→ **Task instructions**:
Make an exact copy of every entry, leaving the pictures out.

'''

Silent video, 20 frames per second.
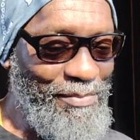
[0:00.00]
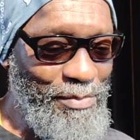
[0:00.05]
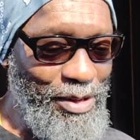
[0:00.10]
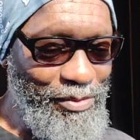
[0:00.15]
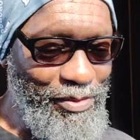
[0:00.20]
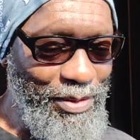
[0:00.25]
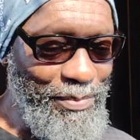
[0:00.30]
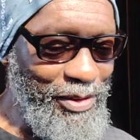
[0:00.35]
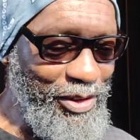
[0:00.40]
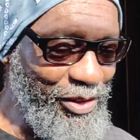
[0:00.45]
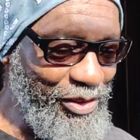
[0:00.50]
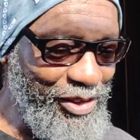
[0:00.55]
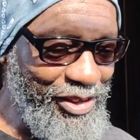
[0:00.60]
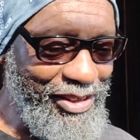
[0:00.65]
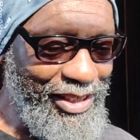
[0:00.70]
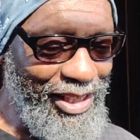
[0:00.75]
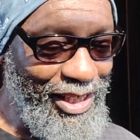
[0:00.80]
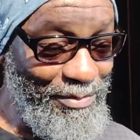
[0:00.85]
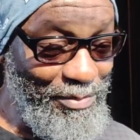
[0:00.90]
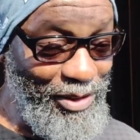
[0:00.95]
My grandmother used to
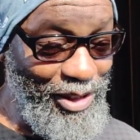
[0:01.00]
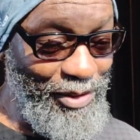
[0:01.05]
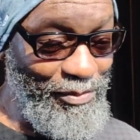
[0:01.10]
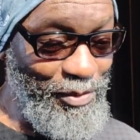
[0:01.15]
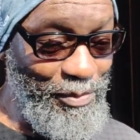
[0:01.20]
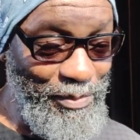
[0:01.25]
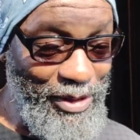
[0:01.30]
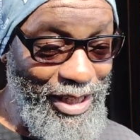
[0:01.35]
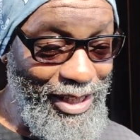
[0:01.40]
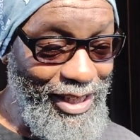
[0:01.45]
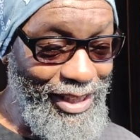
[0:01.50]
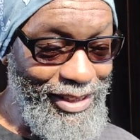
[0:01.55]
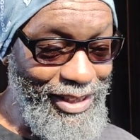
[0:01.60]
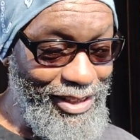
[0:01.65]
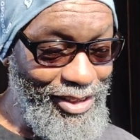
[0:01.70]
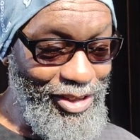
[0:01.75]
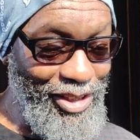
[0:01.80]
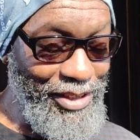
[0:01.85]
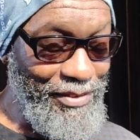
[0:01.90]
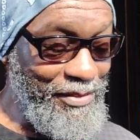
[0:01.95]
say that. Believe you me. I like
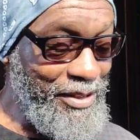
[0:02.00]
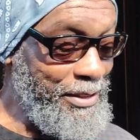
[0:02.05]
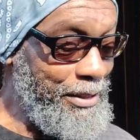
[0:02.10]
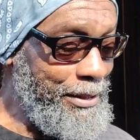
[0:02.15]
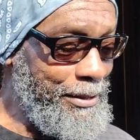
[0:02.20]
that saying.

'''

→ **Result**:
Silent video, 20 frames per second.
[0:00.00]
[0:00.05]
[0:00.10]
[0:00.15]
[0:00.20]
[0:00.25]
[0:00.30]
[0:00.35]
[0:00.40]
[0:00.45]
[0:00.50]
[0:00.55]
[0:00.60]
[0:00.65]
[0:00.70]
[0:00.75]
[0:00.80]
[0:00.85]
[0:00.90]
[0:00.95]
My grandmother used to
[0:01.00]
[0:01.05]
[0:01.10]
[0:01.15]
[0:01.20]
[0:01.25]
[0:01.30]
[0:01.35]
[0:01.40]
[0:01.45]
[0:01.50]
[0:01.55]
[0:01.60]
[0:01.65]
[0:01.70]
[0:01.75]
[0:01.80]
[0:01.85]
[0:01.90]
[0:01.95]
say that. Believe you me. I like
[0:02.00]
[0:02.05]
[0:02.10]
[0:02.15]
[0:02.20]
that saying.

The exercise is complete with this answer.